**ACTIVITY**:
From the listing below, copy each line where "video" occurs.

**DATA SUPPLIED**:
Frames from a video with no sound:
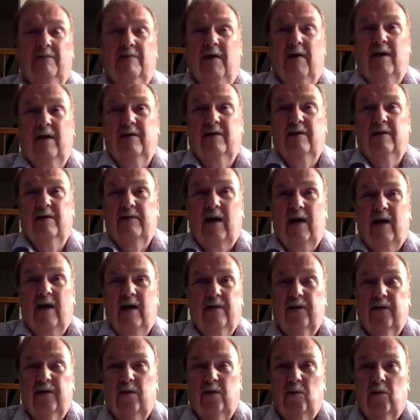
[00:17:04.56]
by the fact
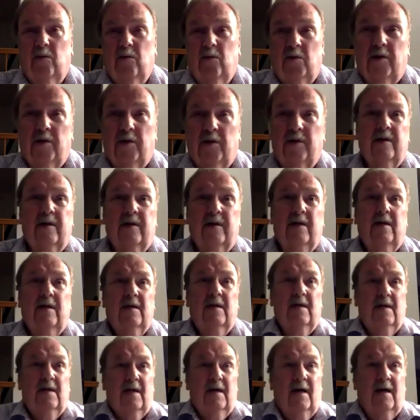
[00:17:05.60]
that the world
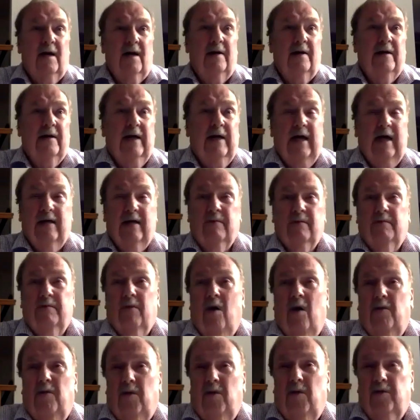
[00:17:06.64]
has
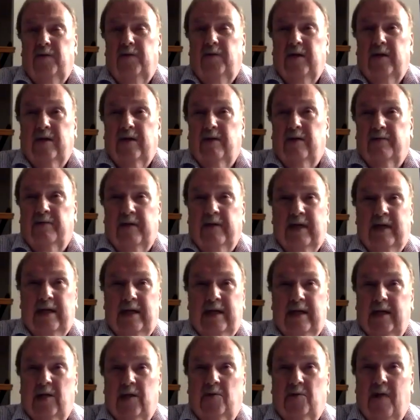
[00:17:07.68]
almost been
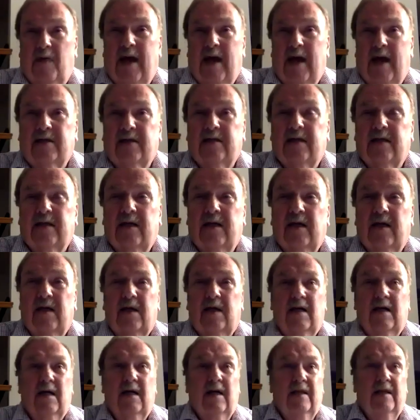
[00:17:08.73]
completely erased.
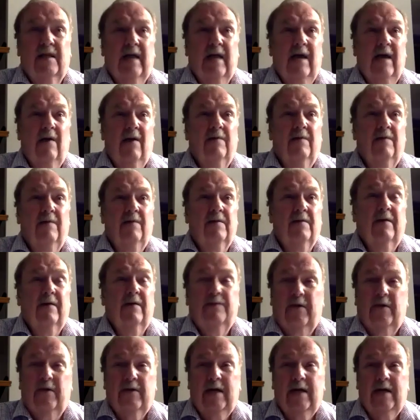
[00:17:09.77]
They are
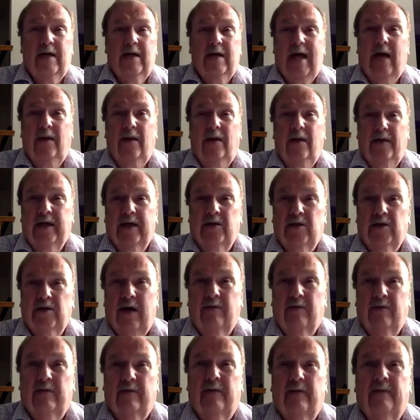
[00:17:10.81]
very healthy in
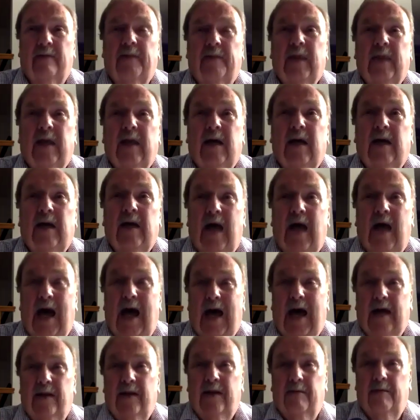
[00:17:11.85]
general.
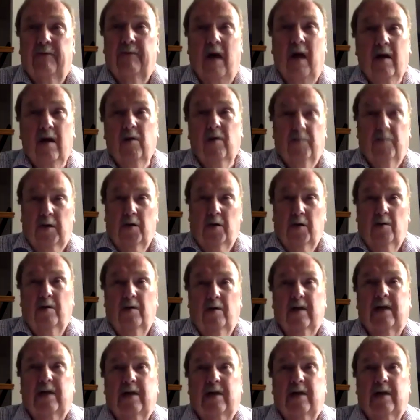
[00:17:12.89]
And the bugaboo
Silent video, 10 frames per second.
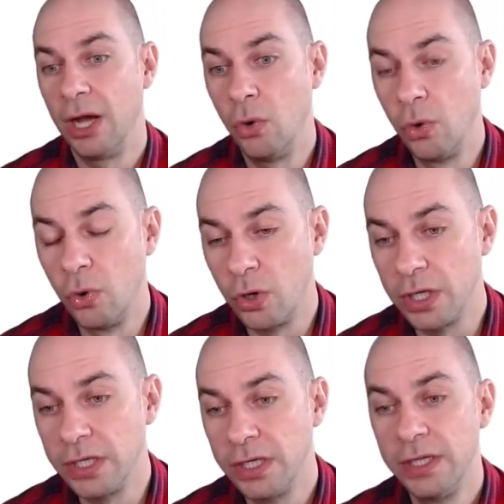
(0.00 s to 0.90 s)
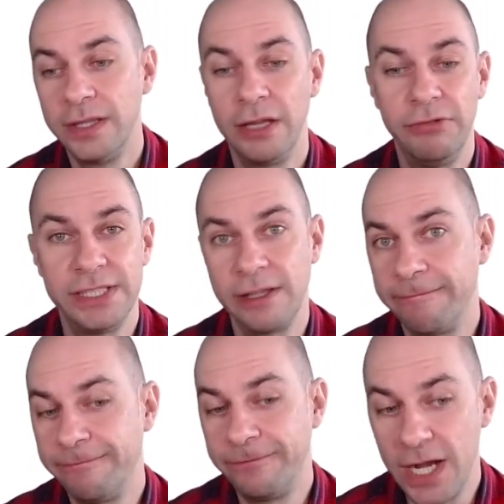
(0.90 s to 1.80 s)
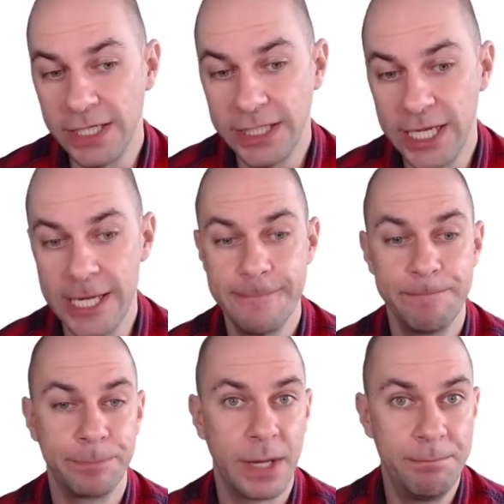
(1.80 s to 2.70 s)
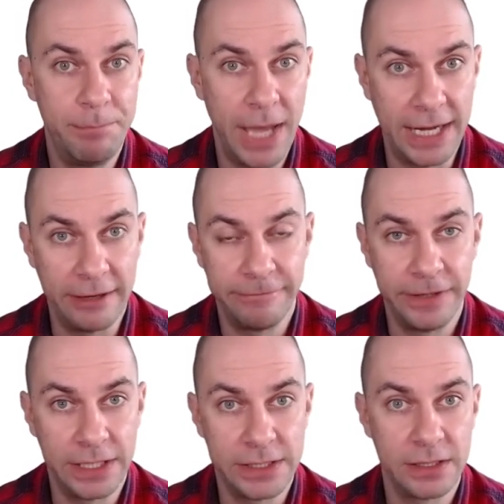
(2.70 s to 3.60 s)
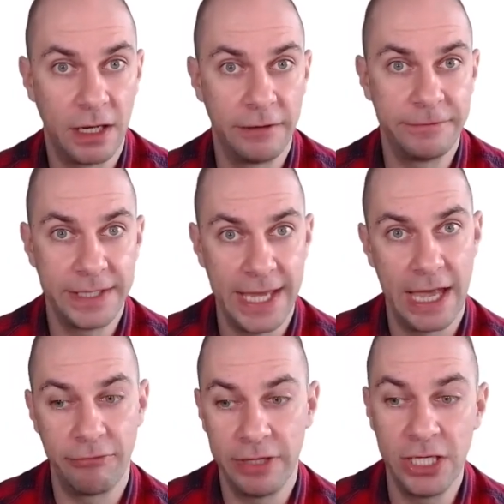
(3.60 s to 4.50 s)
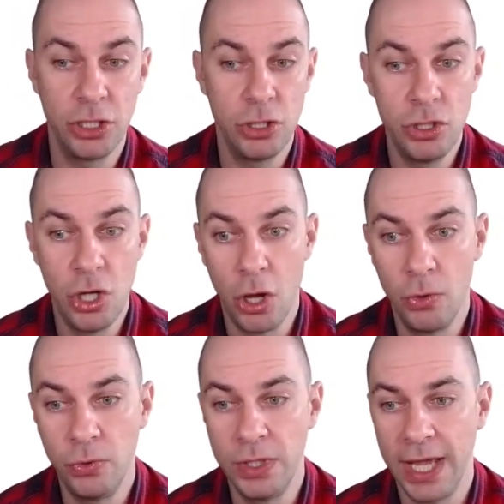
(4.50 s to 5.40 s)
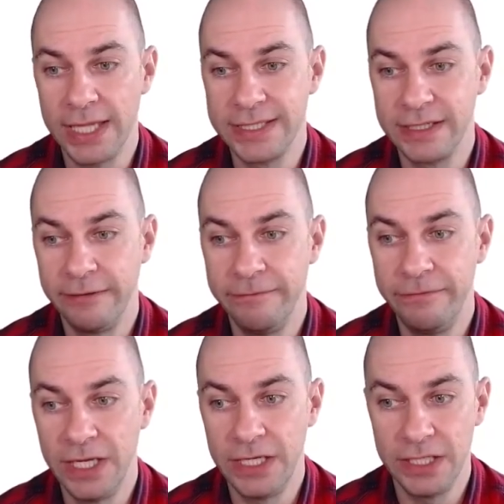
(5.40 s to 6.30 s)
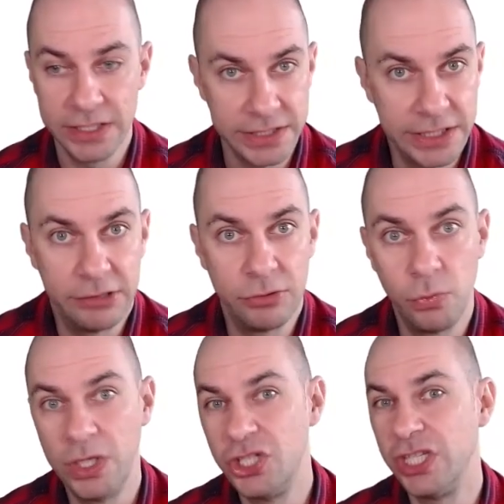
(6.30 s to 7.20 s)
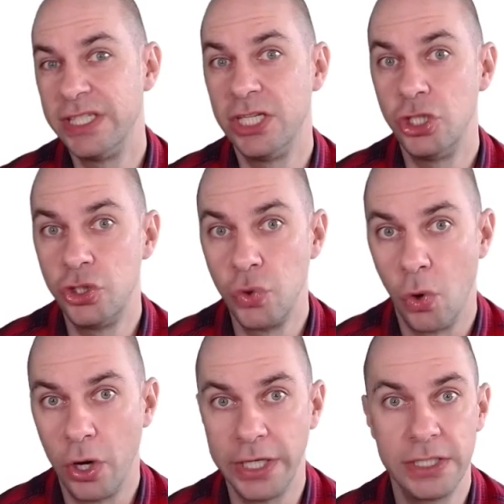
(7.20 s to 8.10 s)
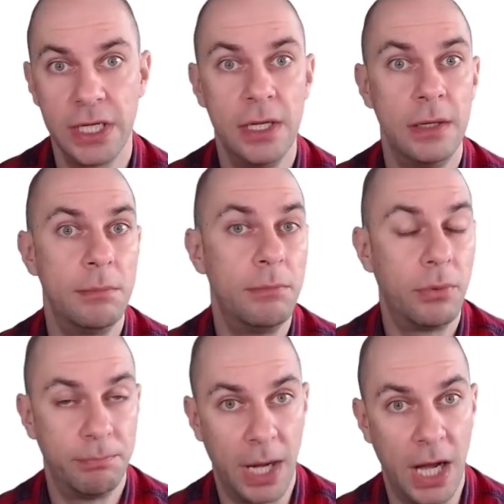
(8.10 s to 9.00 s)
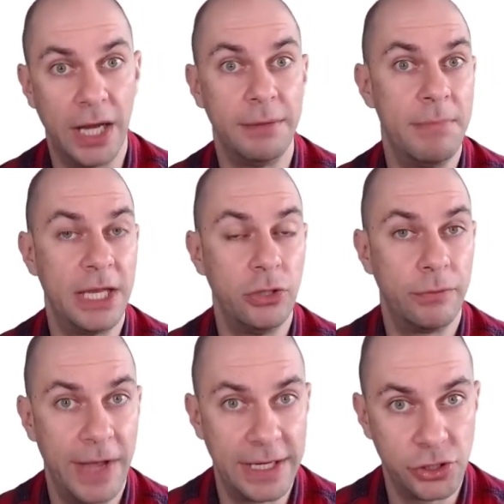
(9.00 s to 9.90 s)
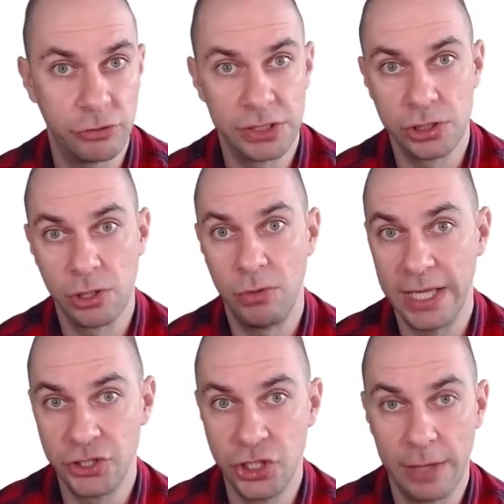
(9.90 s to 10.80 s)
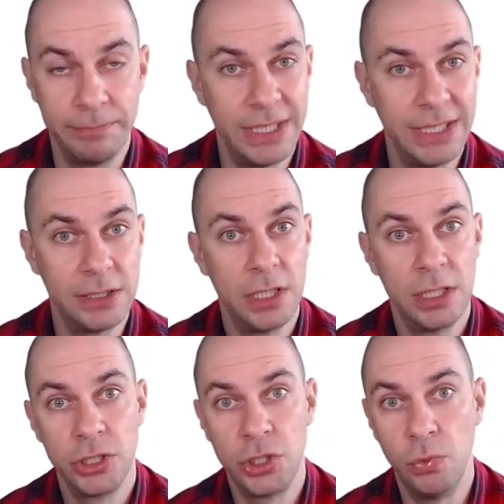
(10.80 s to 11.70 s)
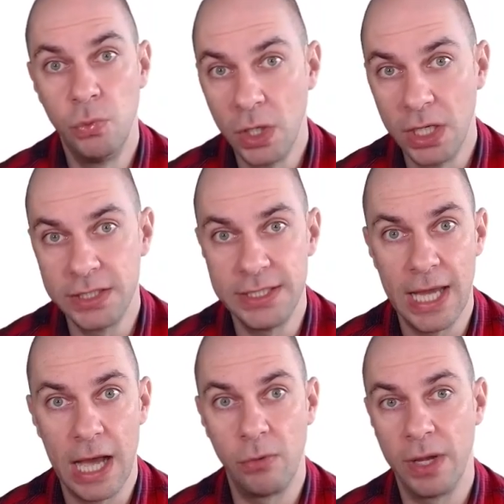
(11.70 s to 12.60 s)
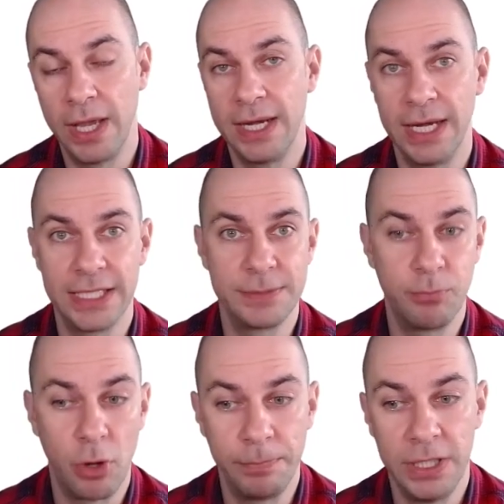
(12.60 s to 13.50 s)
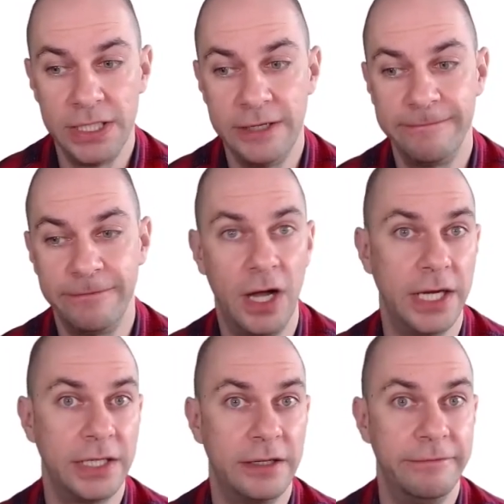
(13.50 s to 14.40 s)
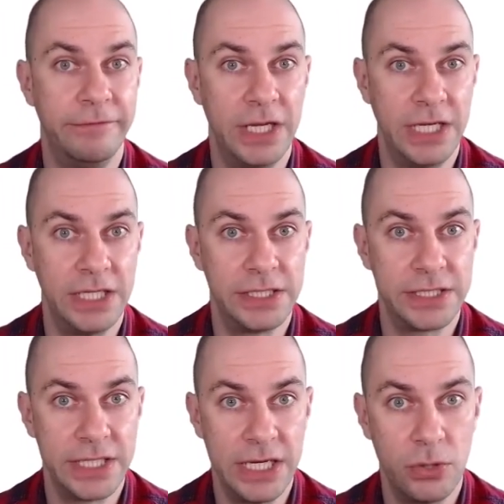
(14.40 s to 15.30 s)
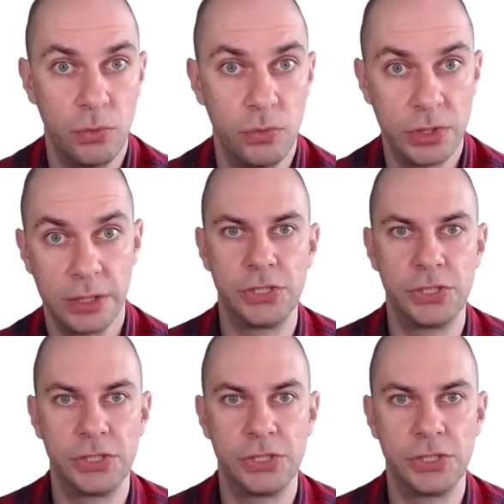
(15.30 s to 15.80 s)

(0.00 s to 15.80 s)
Or there is a funky benefit of carry known as convenience yield, which is enjoyed by manufacturers. So let's jump into Word now and let's properly define convenience yield.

**WRITTEN SOLUTION**:
Frames from a video with no sound:
Silent video, 10 frames per second.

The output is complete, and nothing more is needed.